▶ RECORD EXCERPTS:
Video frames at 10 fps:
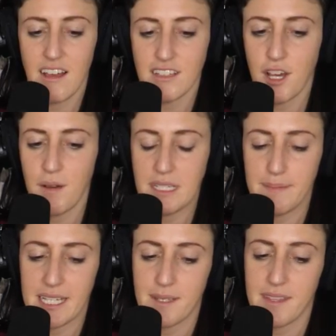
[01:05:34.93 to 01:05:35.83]
He also is
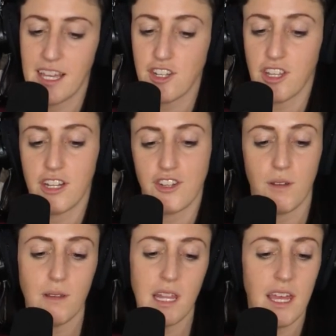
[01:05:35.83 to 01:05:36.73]
obsessed with Angelina
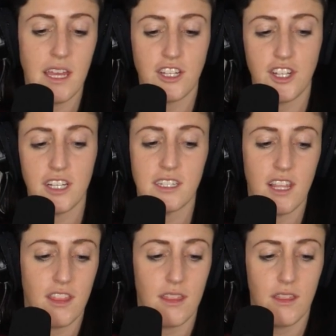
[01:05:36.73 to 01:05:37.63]
Jolie.
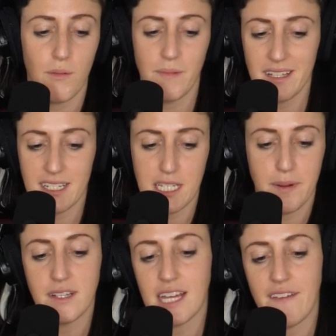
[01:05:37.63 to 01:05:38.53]
She's the
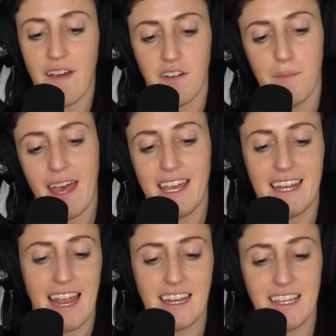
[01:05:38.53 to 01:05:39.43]
realest person I've ever met
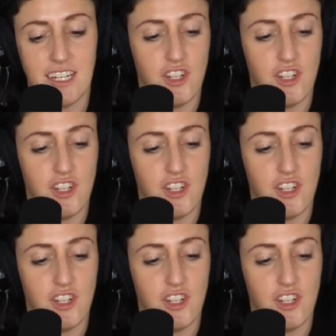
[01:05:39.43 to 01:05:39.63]
in any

▶ WHAT IS NEEDED: Each line above is to be transcribed exactly, though its pictures are not.

▶ SOLUTION TO THE PROBLEM:
Video frames at 10 fps:
[01:05:34.93 to 01:05:35.83]
He also is
[01:05:35.83 to 01:05:36.73]
obsessed with Angelina
[01:05:36.73 to 01:05:37.63]
Jolie.
[01:05:37.63 to 01:05:38.53]
She's the
[01:05:38.53 to 01:05:39.43]
realest person I've ever met
[01:05:39.43 to 01:05:39.63]
in any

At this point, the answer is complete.